[Data shown]:
────────────────

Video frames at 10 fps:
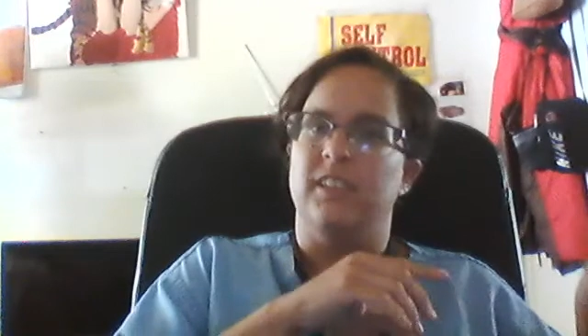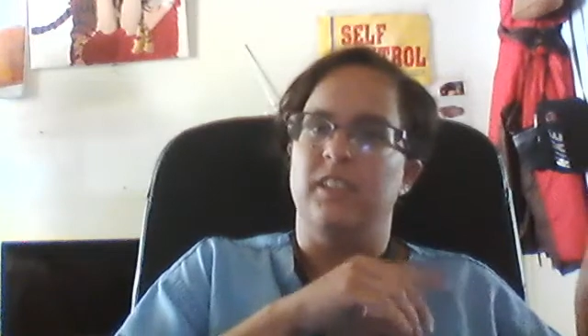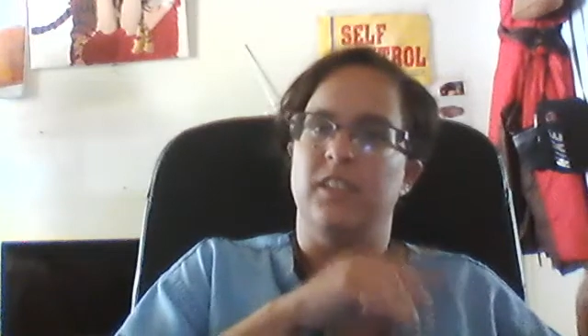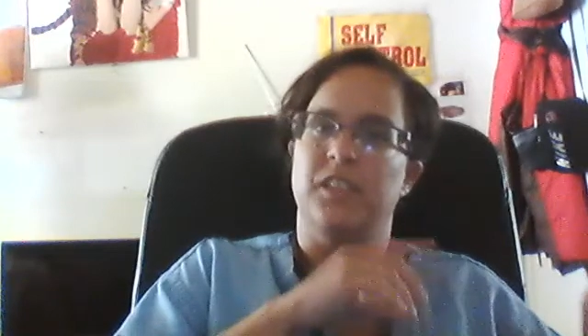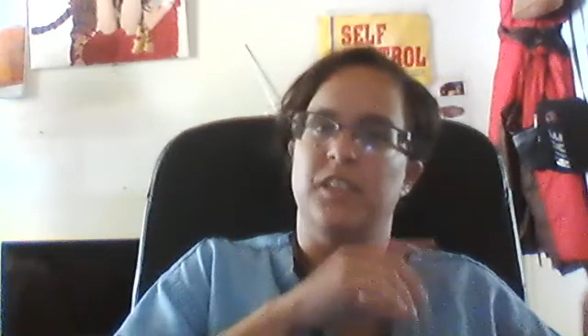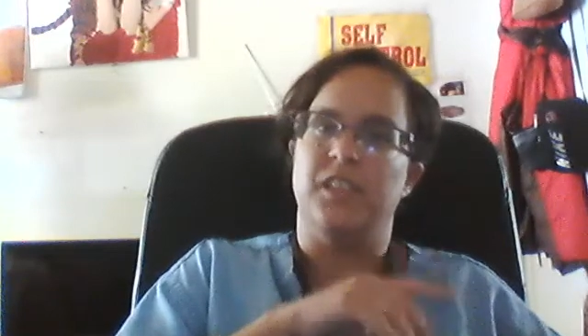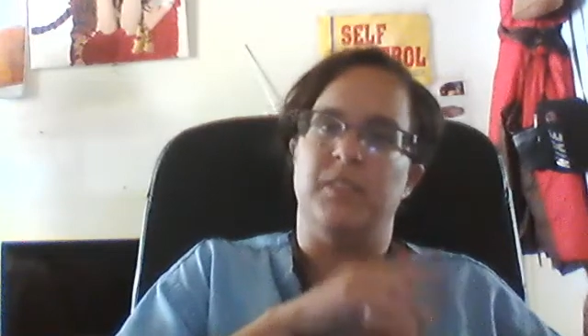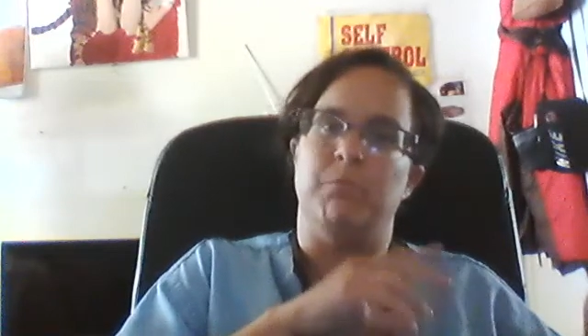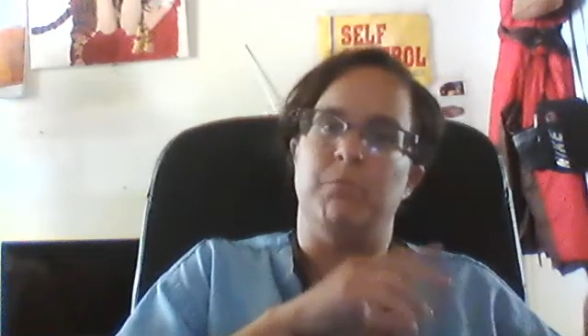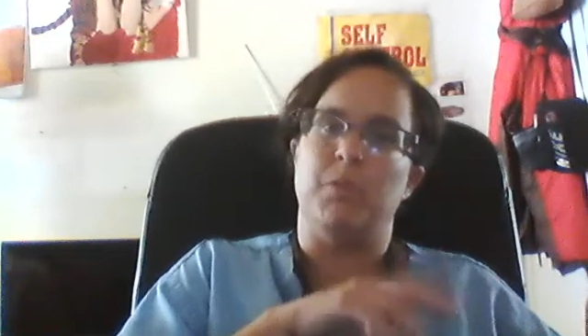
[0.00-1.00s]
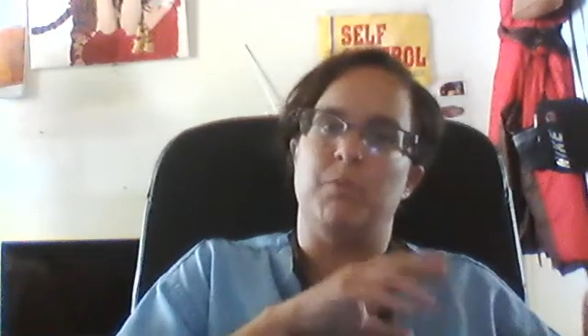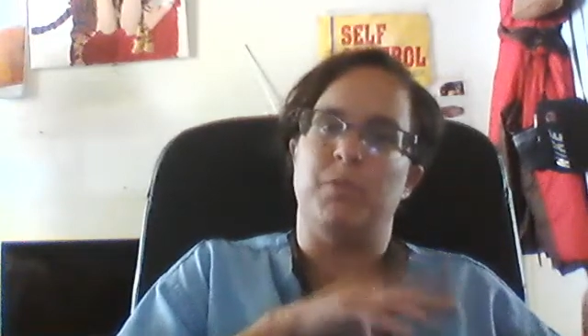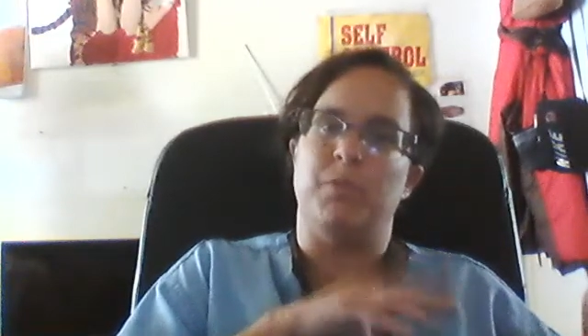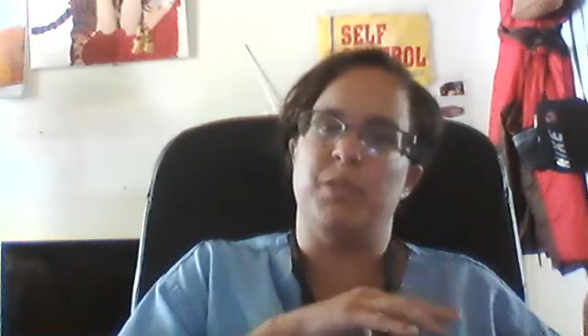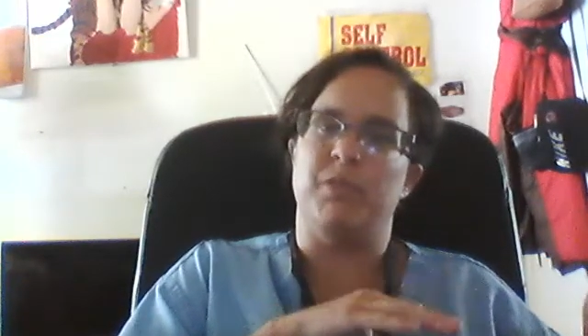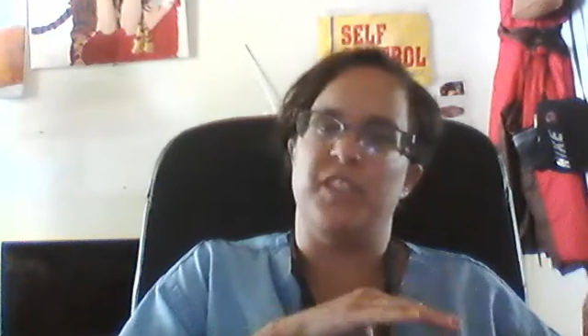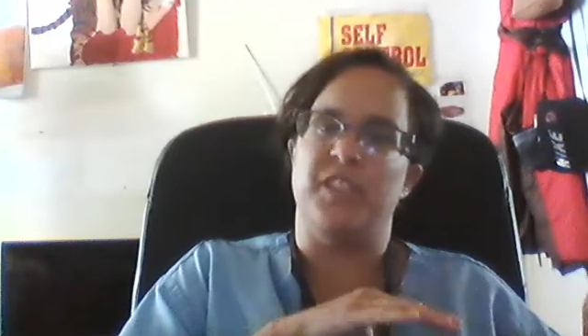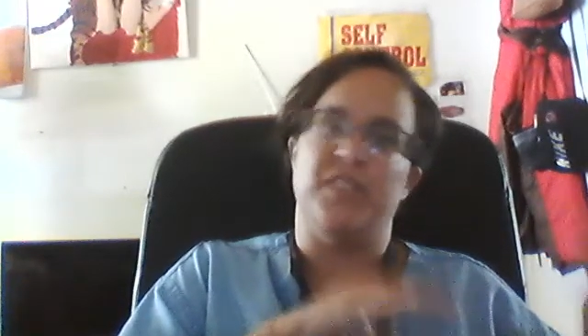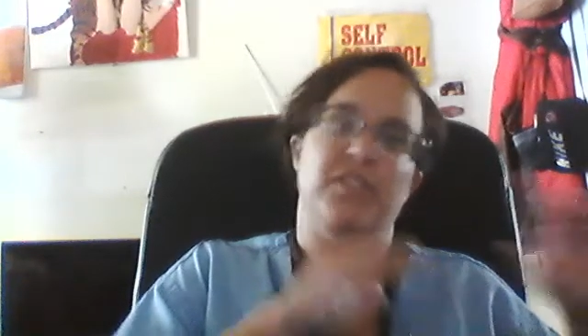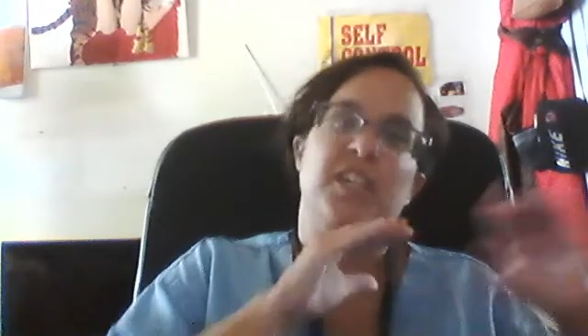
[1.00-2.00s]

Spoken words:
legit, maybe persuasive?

────────────────

[Work required]: Reproduce all the data as it stands. The pictures are not part of the copy.

[Solution below]:
Video frames at 10 fps:
[0.00-1.00s]
[1.00-2.00s]

Spoken words:
legit, maybe persuasive?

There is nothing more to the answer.